Collected data entries ▸
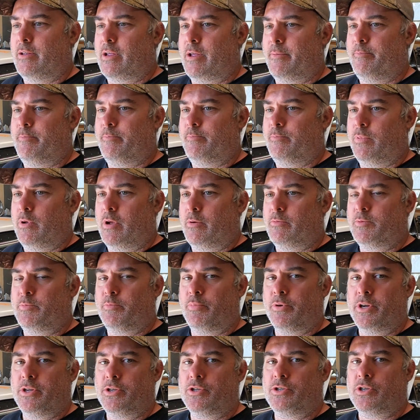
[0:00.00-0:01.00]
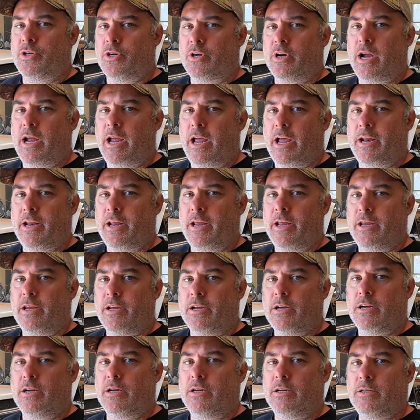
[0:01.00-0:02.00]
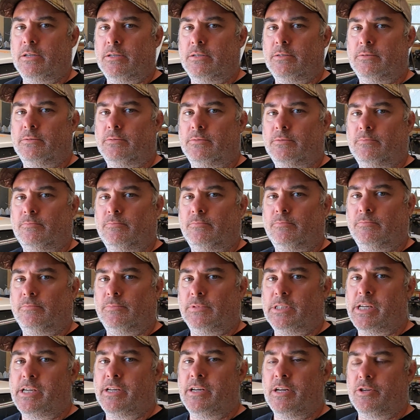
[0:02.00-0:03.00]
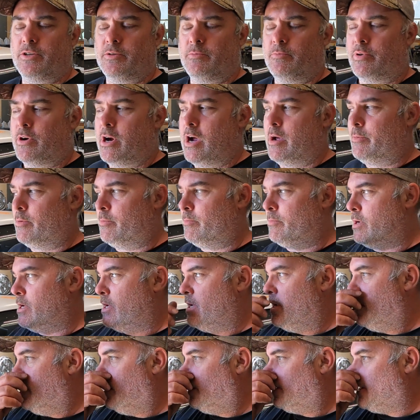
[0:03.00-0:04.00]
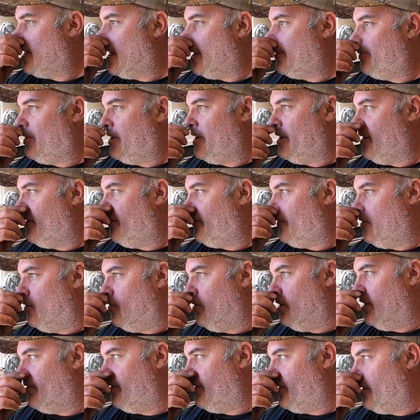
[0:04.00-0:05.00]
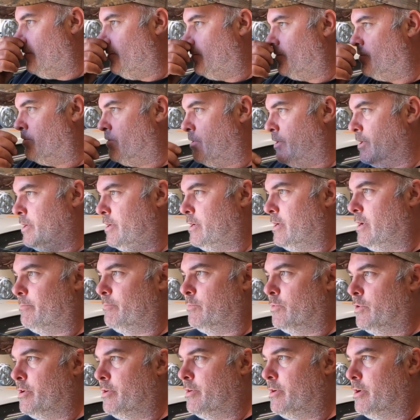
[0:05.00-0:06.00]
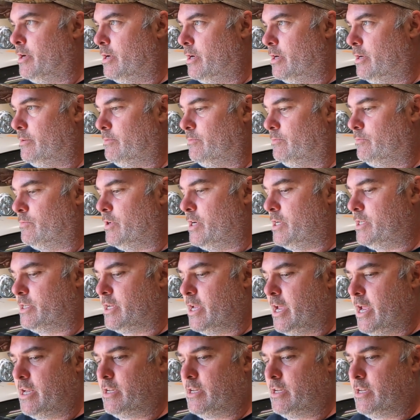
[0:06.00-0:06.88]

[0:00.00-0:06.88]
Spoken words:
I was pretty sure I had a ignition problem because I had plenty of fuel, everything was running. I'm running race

PROBLEM REQUIREMENTS ▸
The answer must be the lines above from the line that contains "[0:03.00-0:04.00]" to the final line of the data, word for word, with no pictures.

RESPONSE BELOW ▸
[0:03.00-0:04.00]
[0:04.00-0:05.00]
[0:05.00-0:06.00]
[0:06.00-0:06.88]

[0:00.00-0:06.88]
Spoken words:
I was pretty sure I had a ignition problem because I had plenty of fuel, everything was running. I'm running race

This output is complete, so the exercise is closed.